• [Problem details]:
Leave the pictures behind and repeat all the entries exactly.
*** Data shown ***
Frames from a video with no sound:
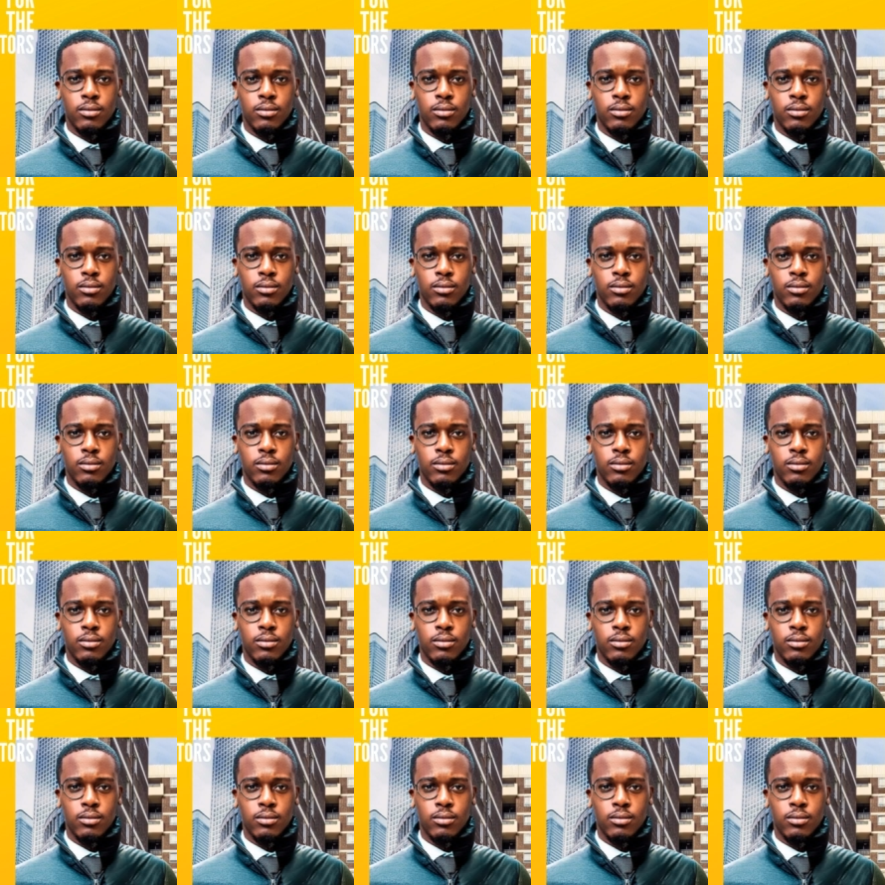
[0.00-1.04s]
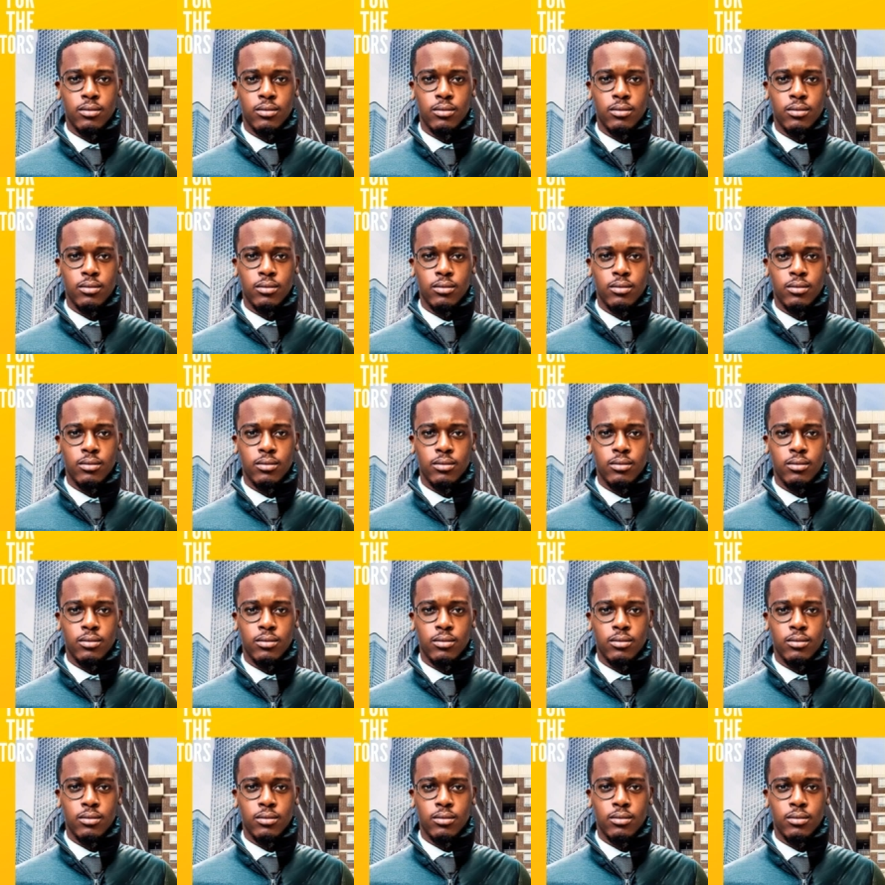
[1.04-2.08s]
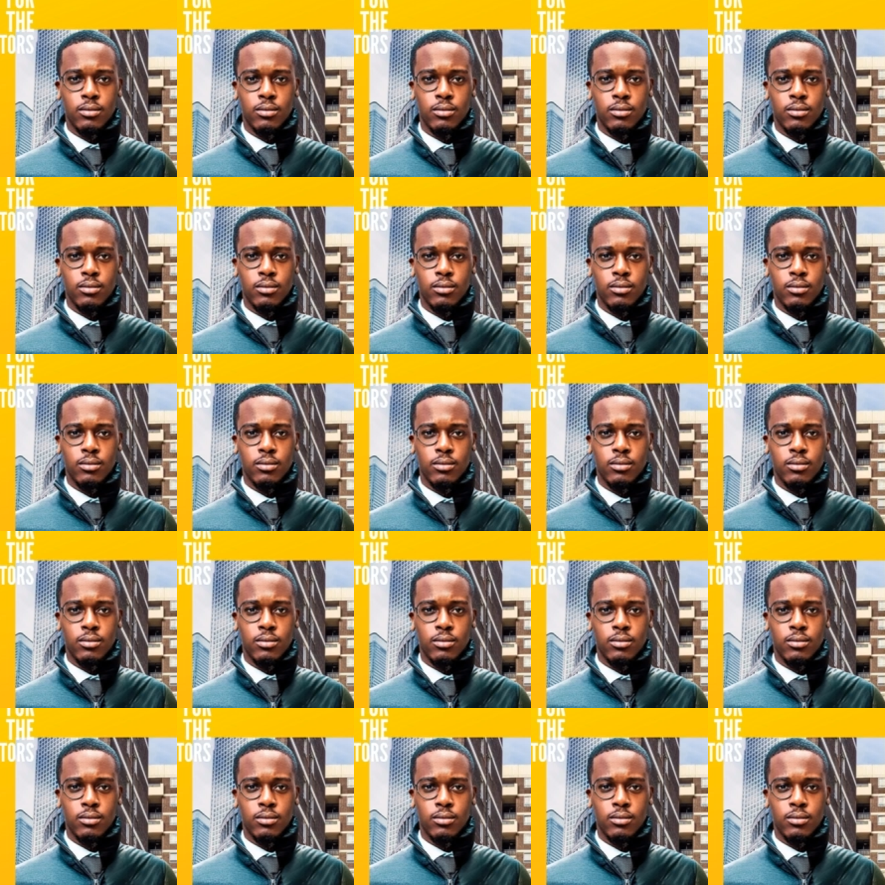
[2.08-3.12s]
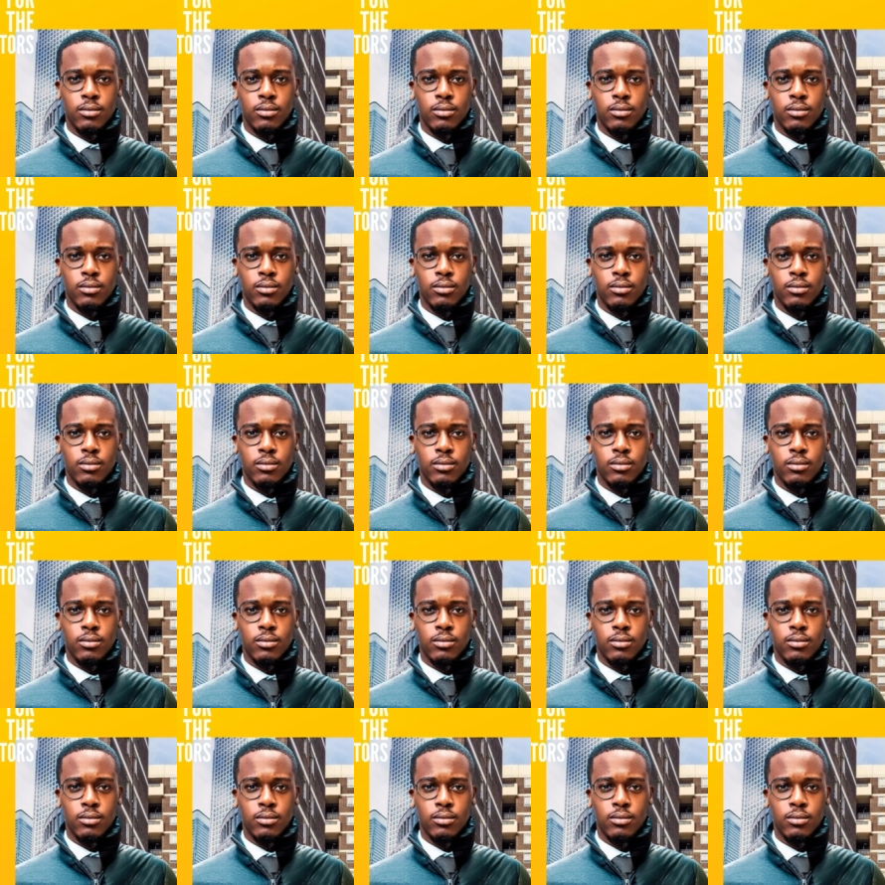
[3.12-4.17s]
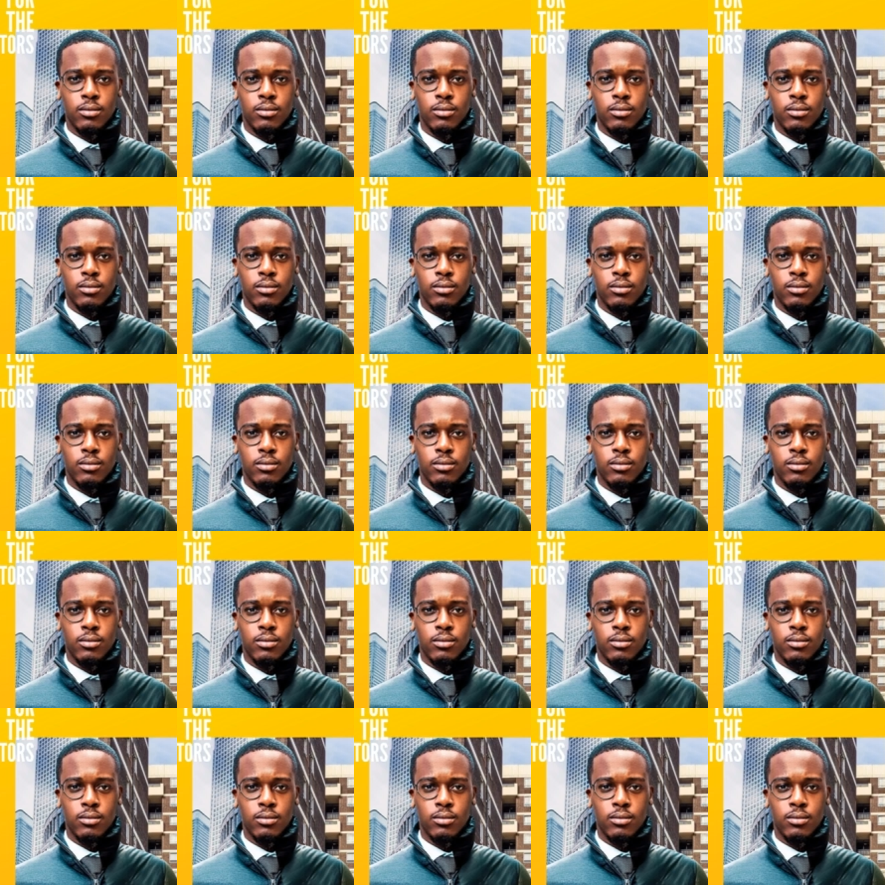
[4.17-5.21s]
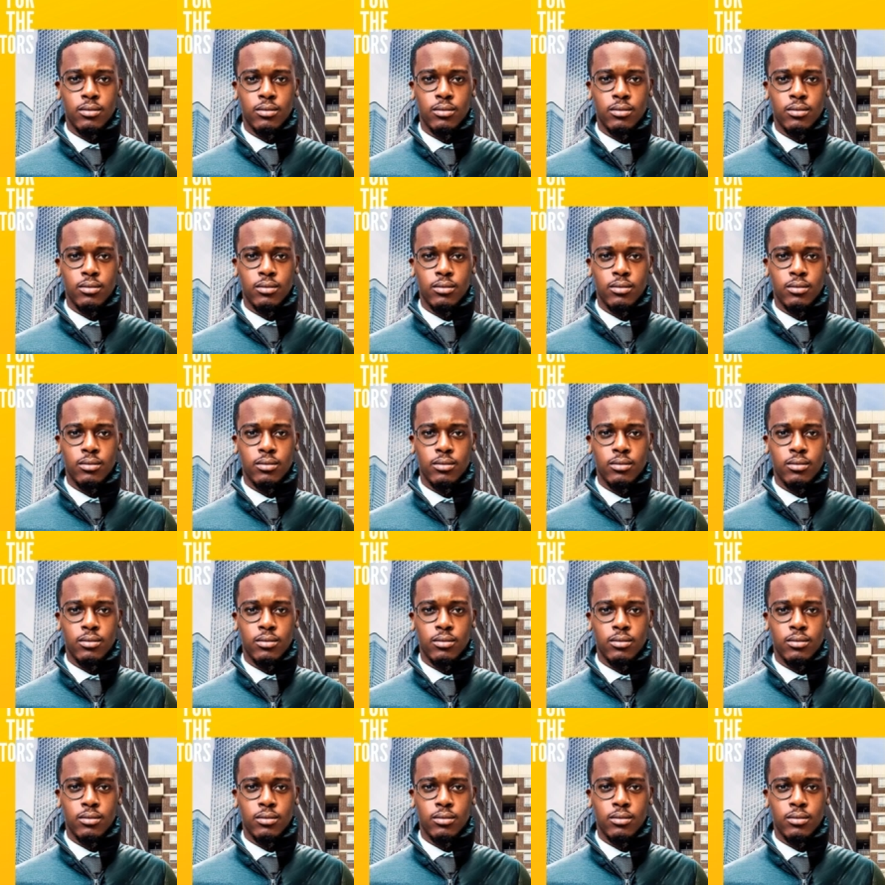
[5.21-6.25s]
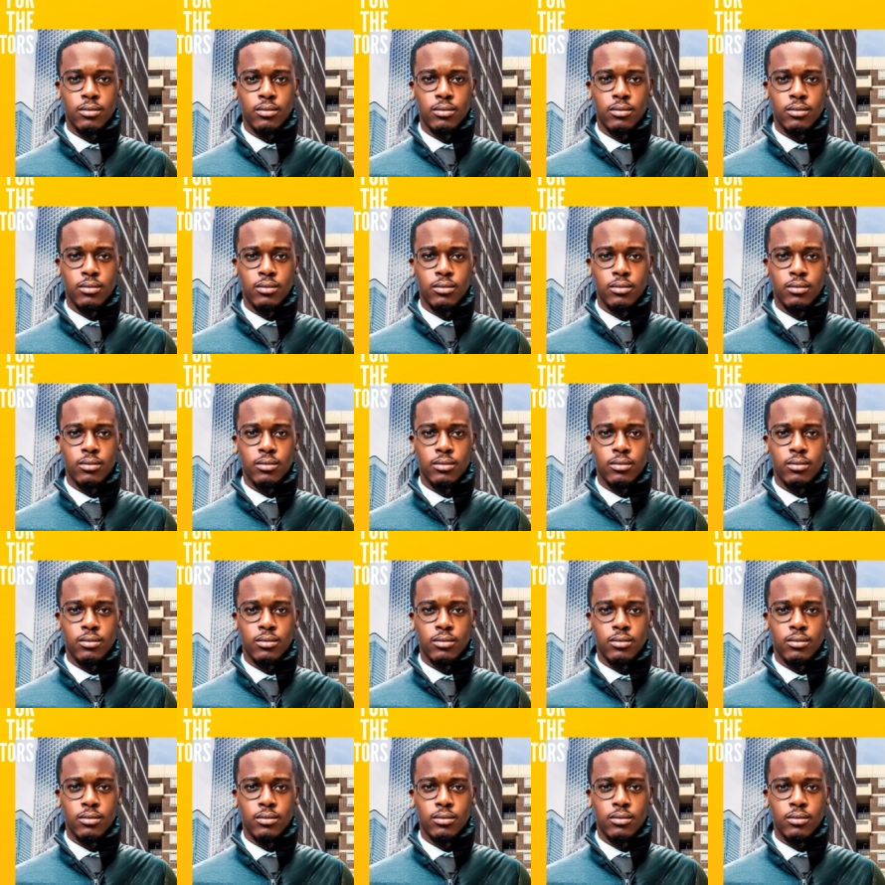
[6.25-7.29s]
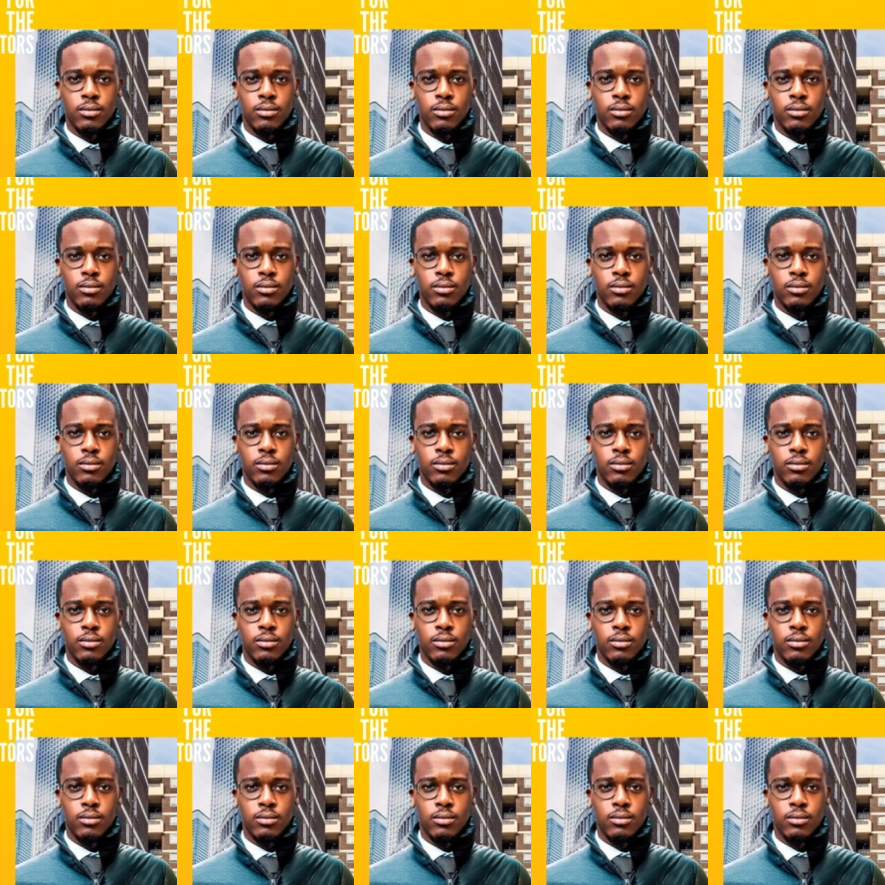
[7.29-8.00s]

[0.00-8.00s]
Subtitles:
The face doesn't move, so there is nothing to read.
*** End of Data shown ***
• [Solved problem]:
Frames from a video with no sound:
[0.00-1.04s]
[1.04-2.08s]
[2.08-3.12s]
[3.12-4.17s]
[4.17-5.21s]
[5.21-6.25s]
[6.25-7.29s]
[7.29-8.00s]

[0.00-8.00s]
Subtitles:
The face doesn't move, so there is nothing to read.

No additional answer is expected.